TASK DIRECTIONS:
Word for word, copy the entire listing below, but do not carry over any pictures.

▼

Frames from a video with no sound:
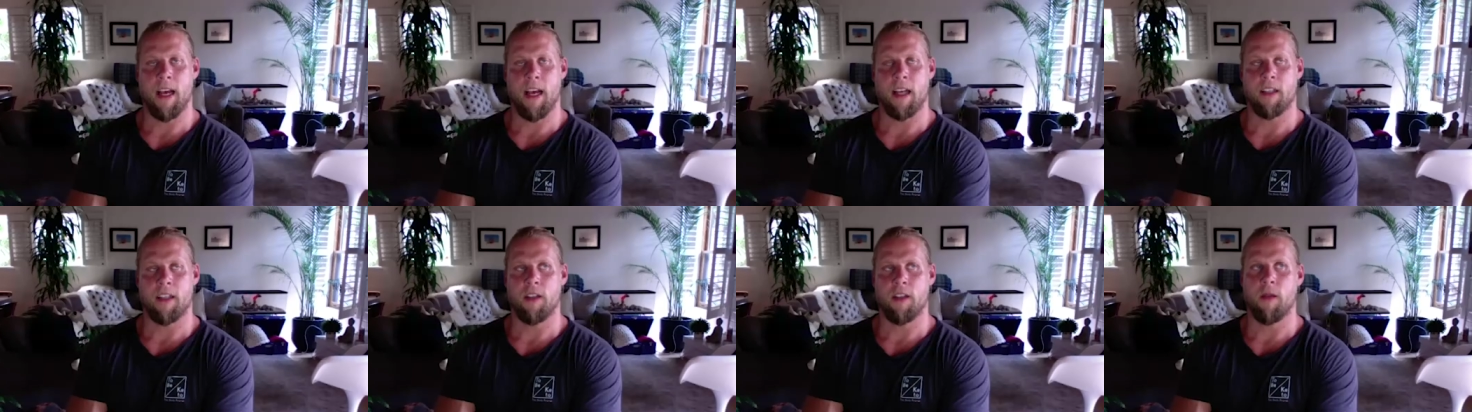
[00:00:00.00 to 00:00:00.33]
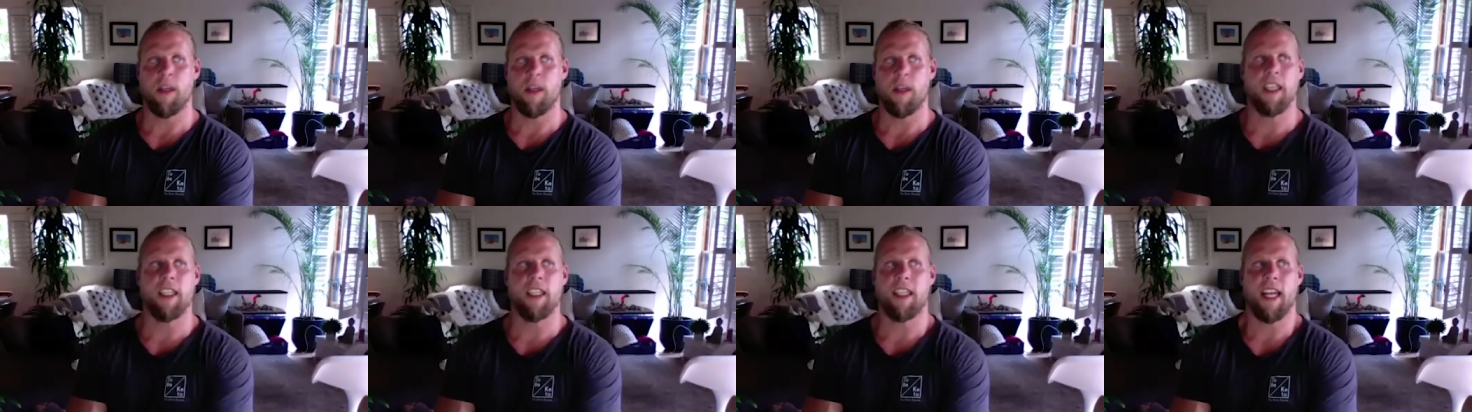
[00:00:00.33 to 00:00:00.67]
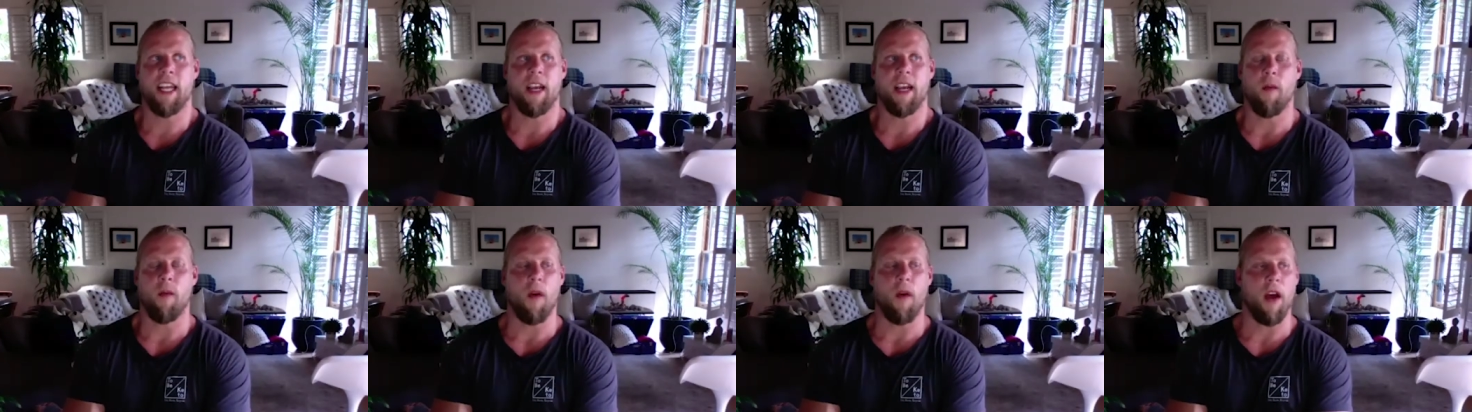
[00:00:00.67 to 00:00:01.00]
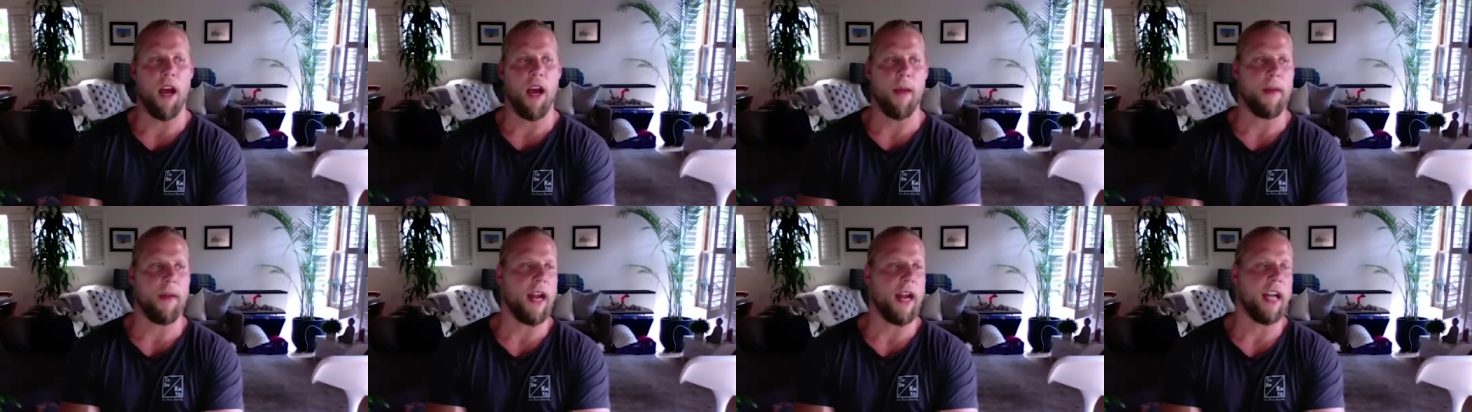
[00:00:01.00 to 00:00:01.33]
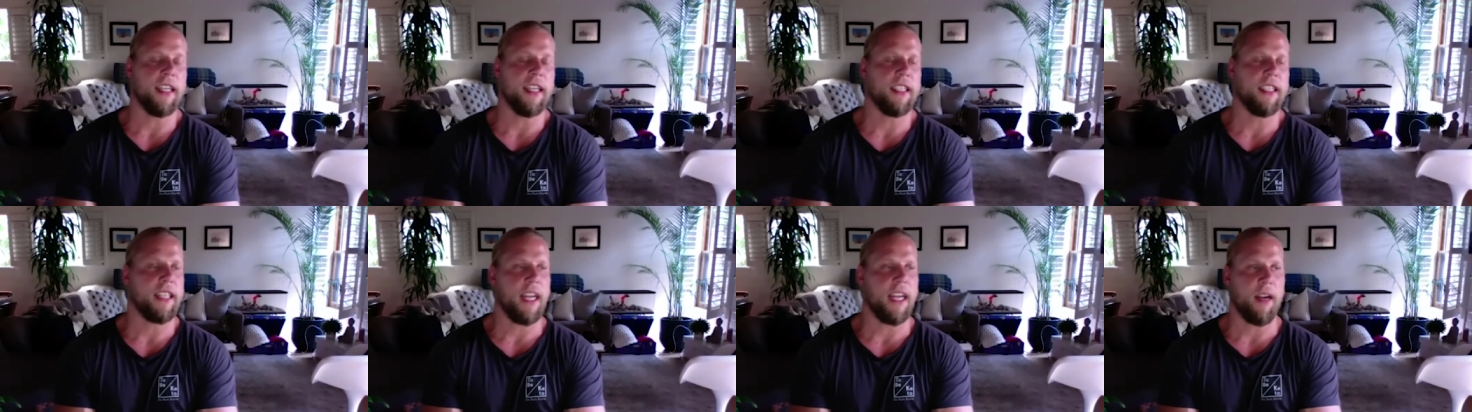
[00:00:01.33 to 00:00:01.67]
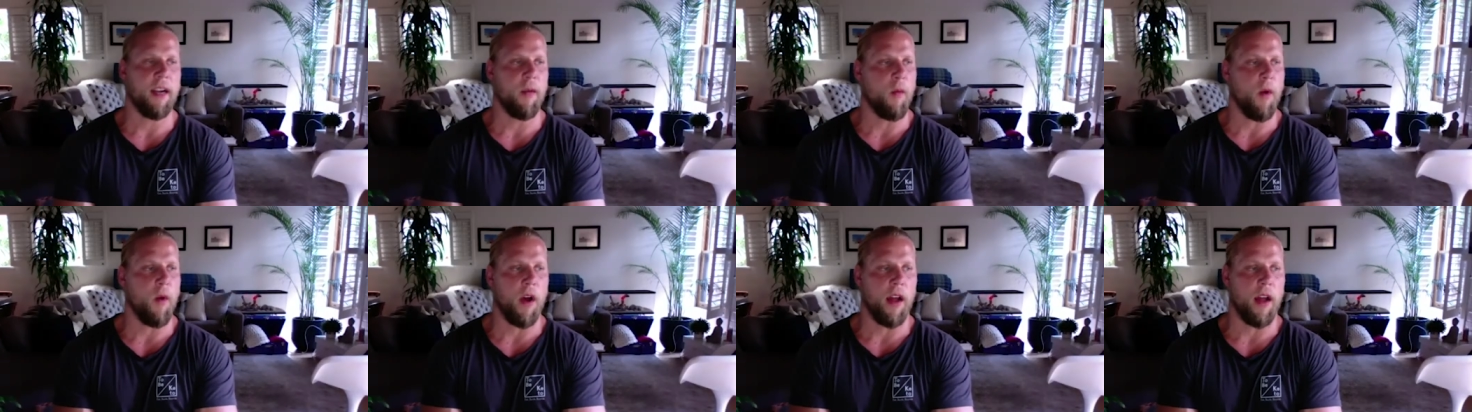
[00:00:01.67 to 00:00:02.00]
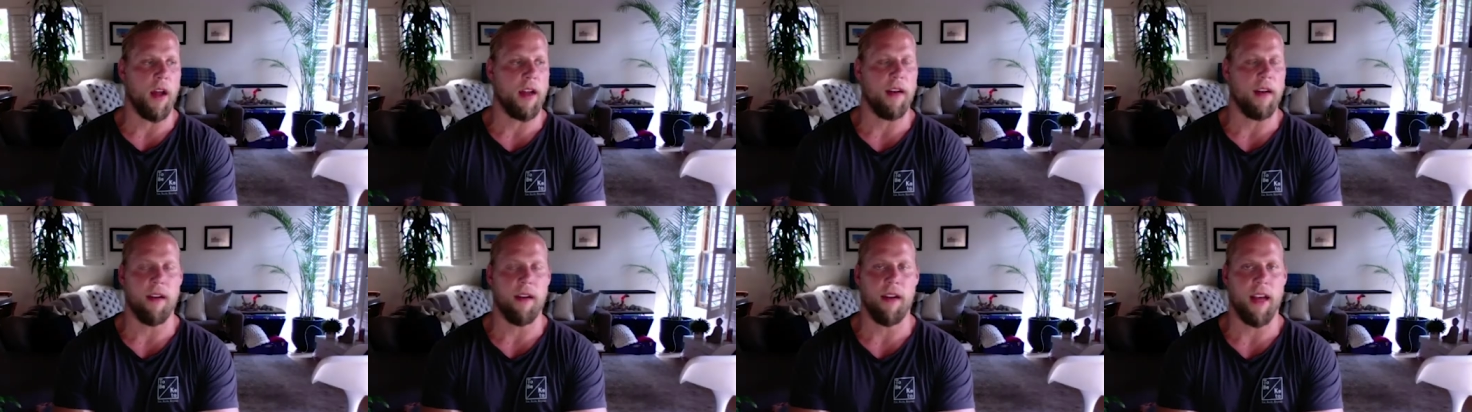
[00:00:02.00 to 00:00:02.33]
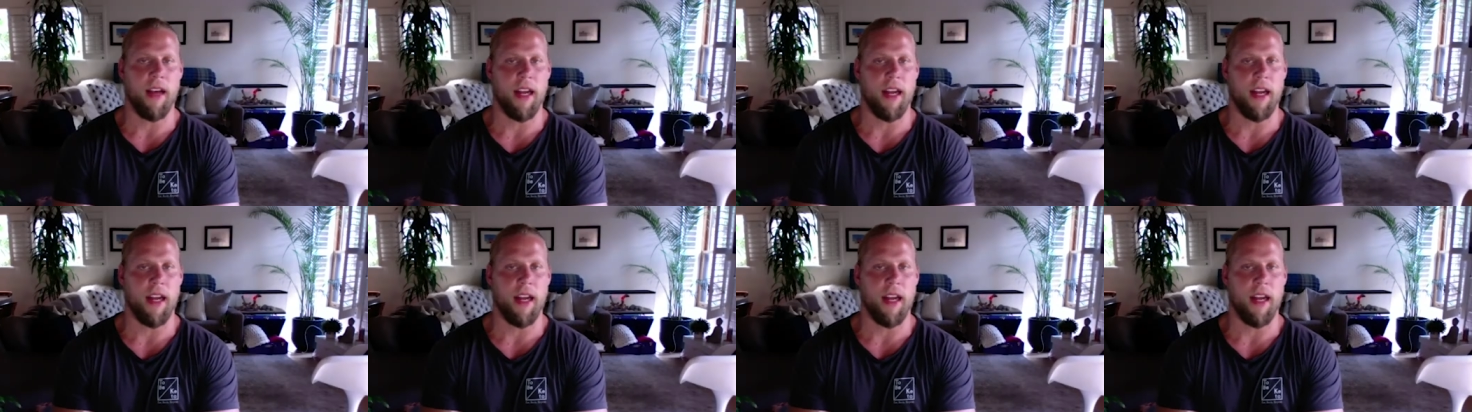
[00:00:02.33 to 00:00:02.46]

so we just take one i mean i just take one at a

▲

ANSWER BOX:
Frames from a video with no sound:
[00:00:00.00 to 00:00:00.33]
[00:00:00.33 to 00:00:00.67]
[00:00:00.67 to 00:00:01.00]
[00:00:01.00 to 00:00:01.33]
[00:00:01.33 to 00:00:01.67]
[00:00:01.67 to 00:00:02.00]
[00:00:02.00 to 00:00:02.33]
[00:00:02.33 to 00:00:02.46]

so we just take one i mean i just take one at a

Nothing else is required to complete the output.